I've been thinking a lot lately about how humans are amazingly creative creatures.  Human imagination and physical skills are the source of so much that is around us.  Perhaps so much so that too often we take most of the wonderful things we call "modern conveniences" in our lives for granted. 

Actually many modern conveniences are imaginative adaptations of ancient ones.  Rarely does a truly new idea or discovery come along.  In so many ways we are given and live in a ready-made world. This is both a blessing and a curse.

The blessing is that as individuals and communities we don't have to start over. As the old expression goes, "we don't need to reinvent the wheel."  Countless intelligent, imaginative people have come before us who have discovered, adapted, created and left behind a world filled with art, industry, and institution.  Each of us is born into a ready-made world that we don't have to create.

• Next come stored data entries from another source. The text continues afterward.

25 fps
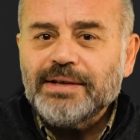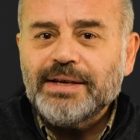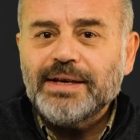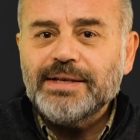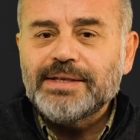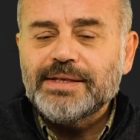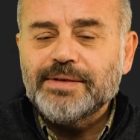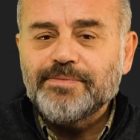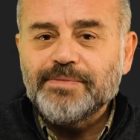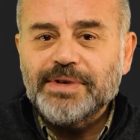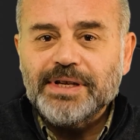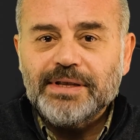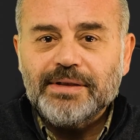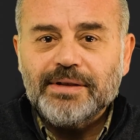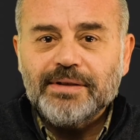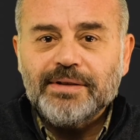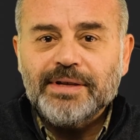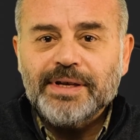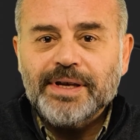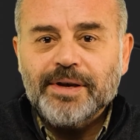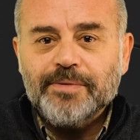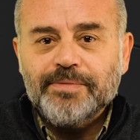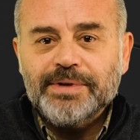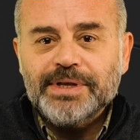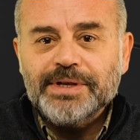kesim gitti
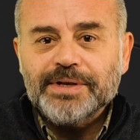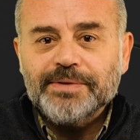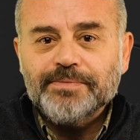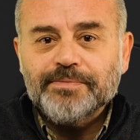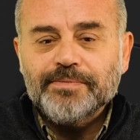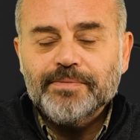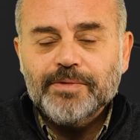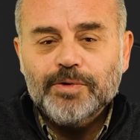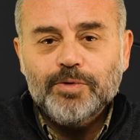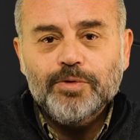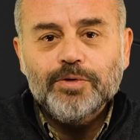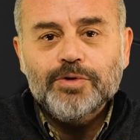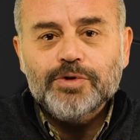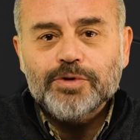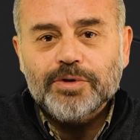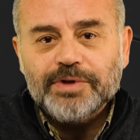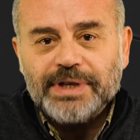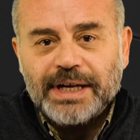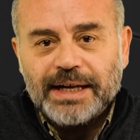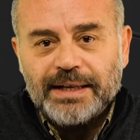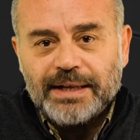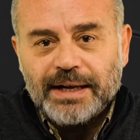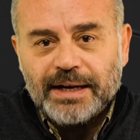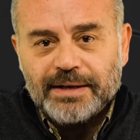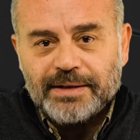diyebilirim. Lüks
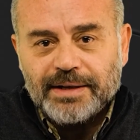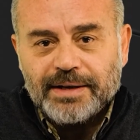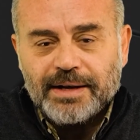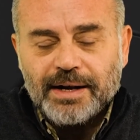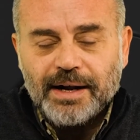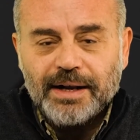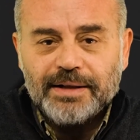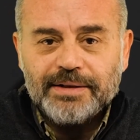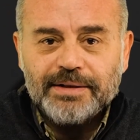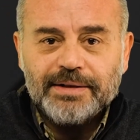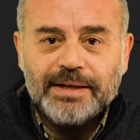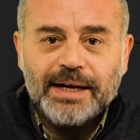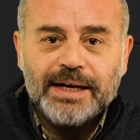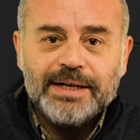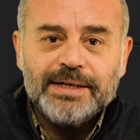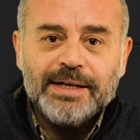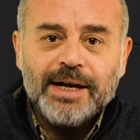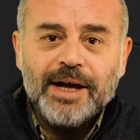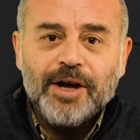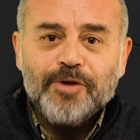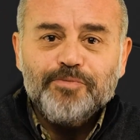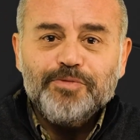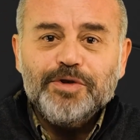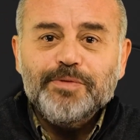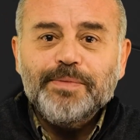otellerde kaldılar.
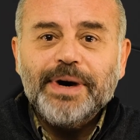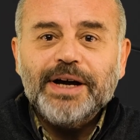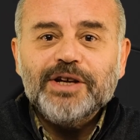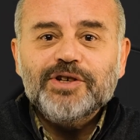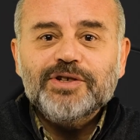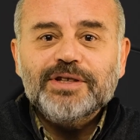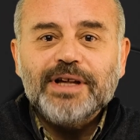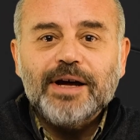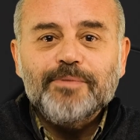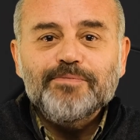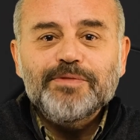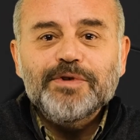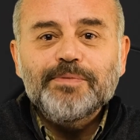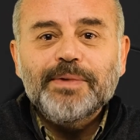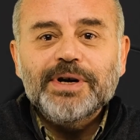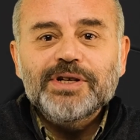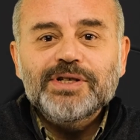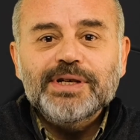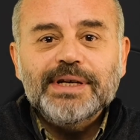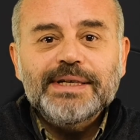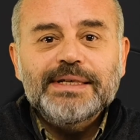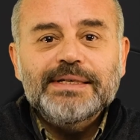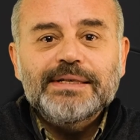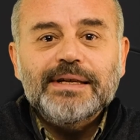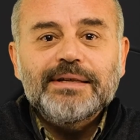Bir maçtan bir
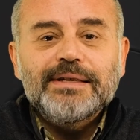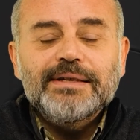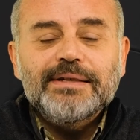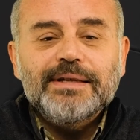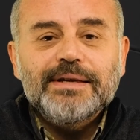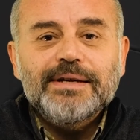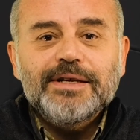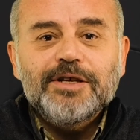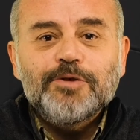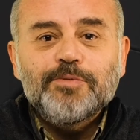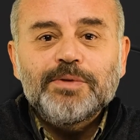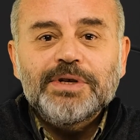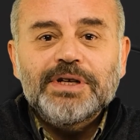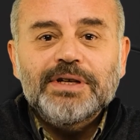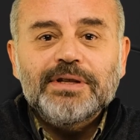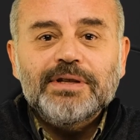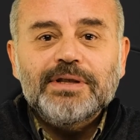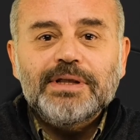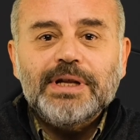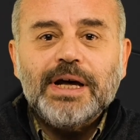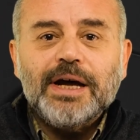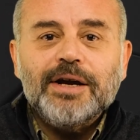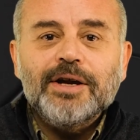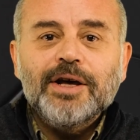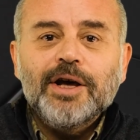maça istedikleri gibi
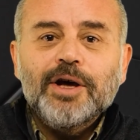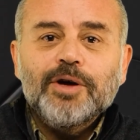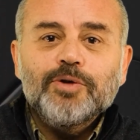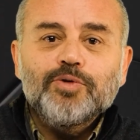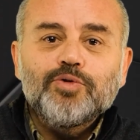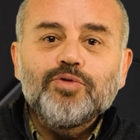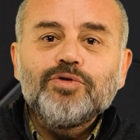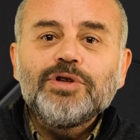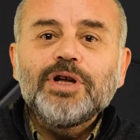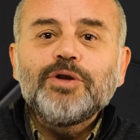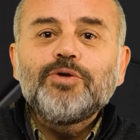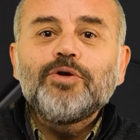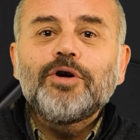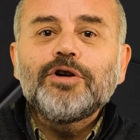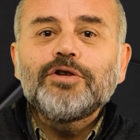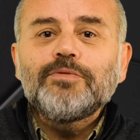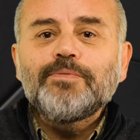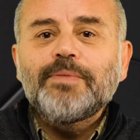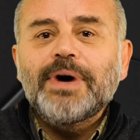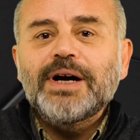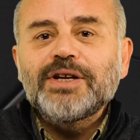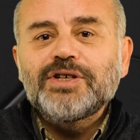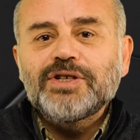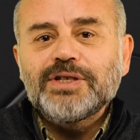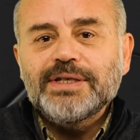gittiler. Günde dört
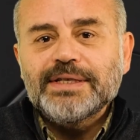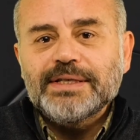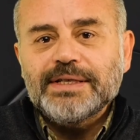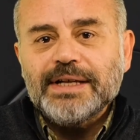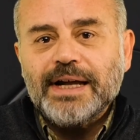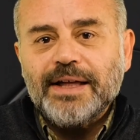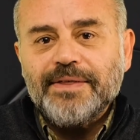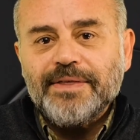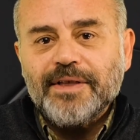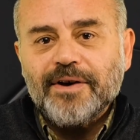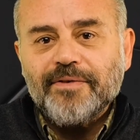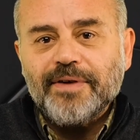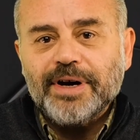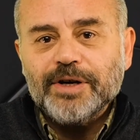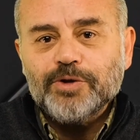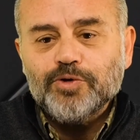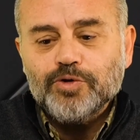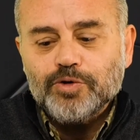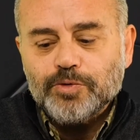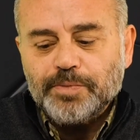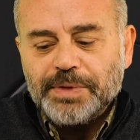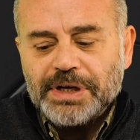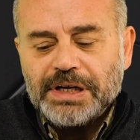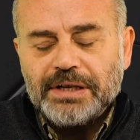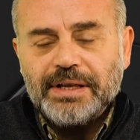maç izleyen de var.
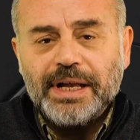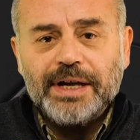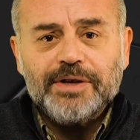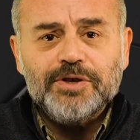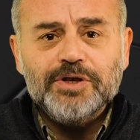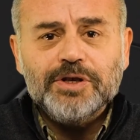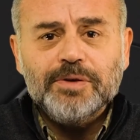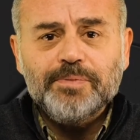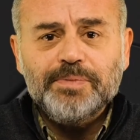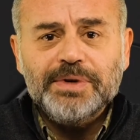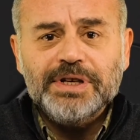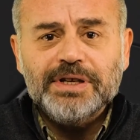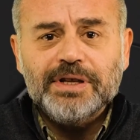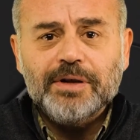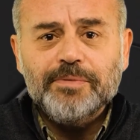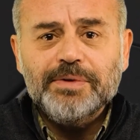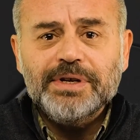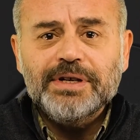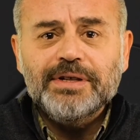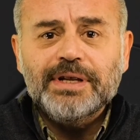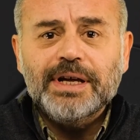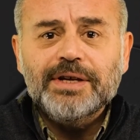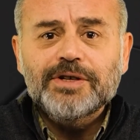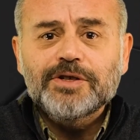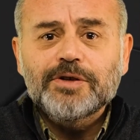Çünkü birinden çıkıp birine,
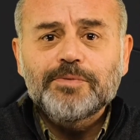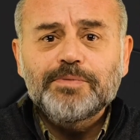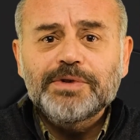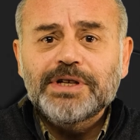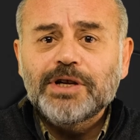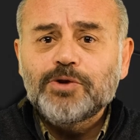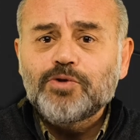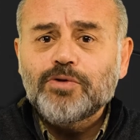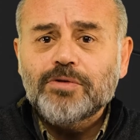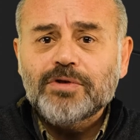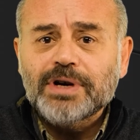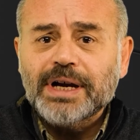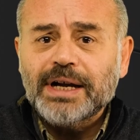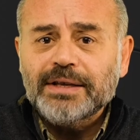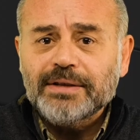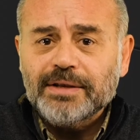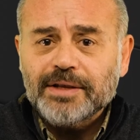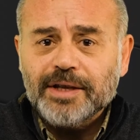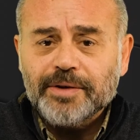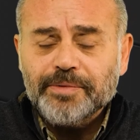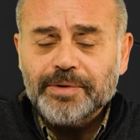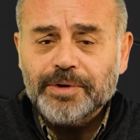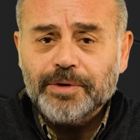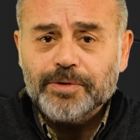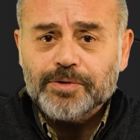birinden çıkıp birine çok rahat
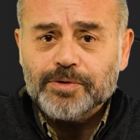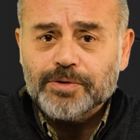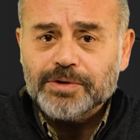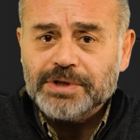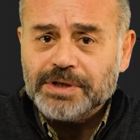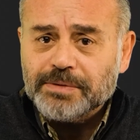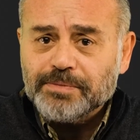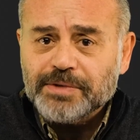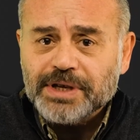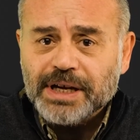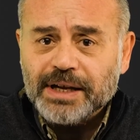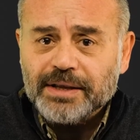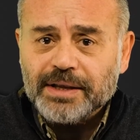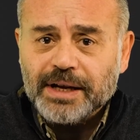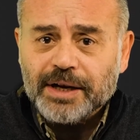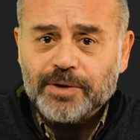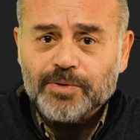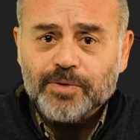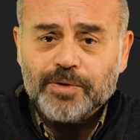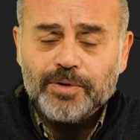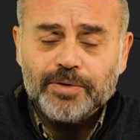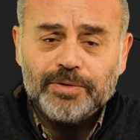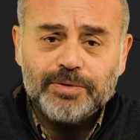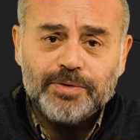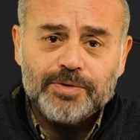gidebiliyorsunuz imkanlar
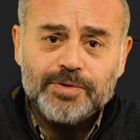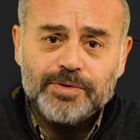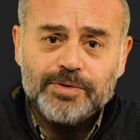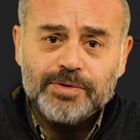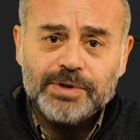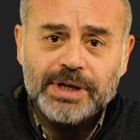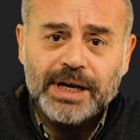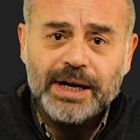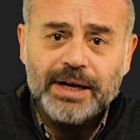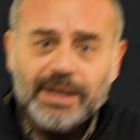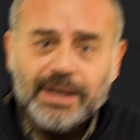doğrultusunda.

This is where the curse comes in.  Because so much is handed to us from the beginning at least two dynamics come into play.  The first is that for many people so much is provided for us we lose our creative edge or use our imagination to create in negative or superfluous ways.  Our innate human creative nature becomes dull or dark.  The second dynamic is the assumption that everyone comes into the same ready-made world, that others have the same opportunities and advantages we have. The truth is some people's worlds are more ready-made that others.  In fact many people are born into worlds filled with the the dark, negative residue of the lost and misplaced imagination of others.

We live in a ready-made world.   Everything is a gift, even the imagination we use to create more. Many may think we hit a triple when we were actually born on third base.   Our challenge is to take the ready-made, innate, incarnate, God-given world and creatively adapt it for the common good of all which is the glory of God.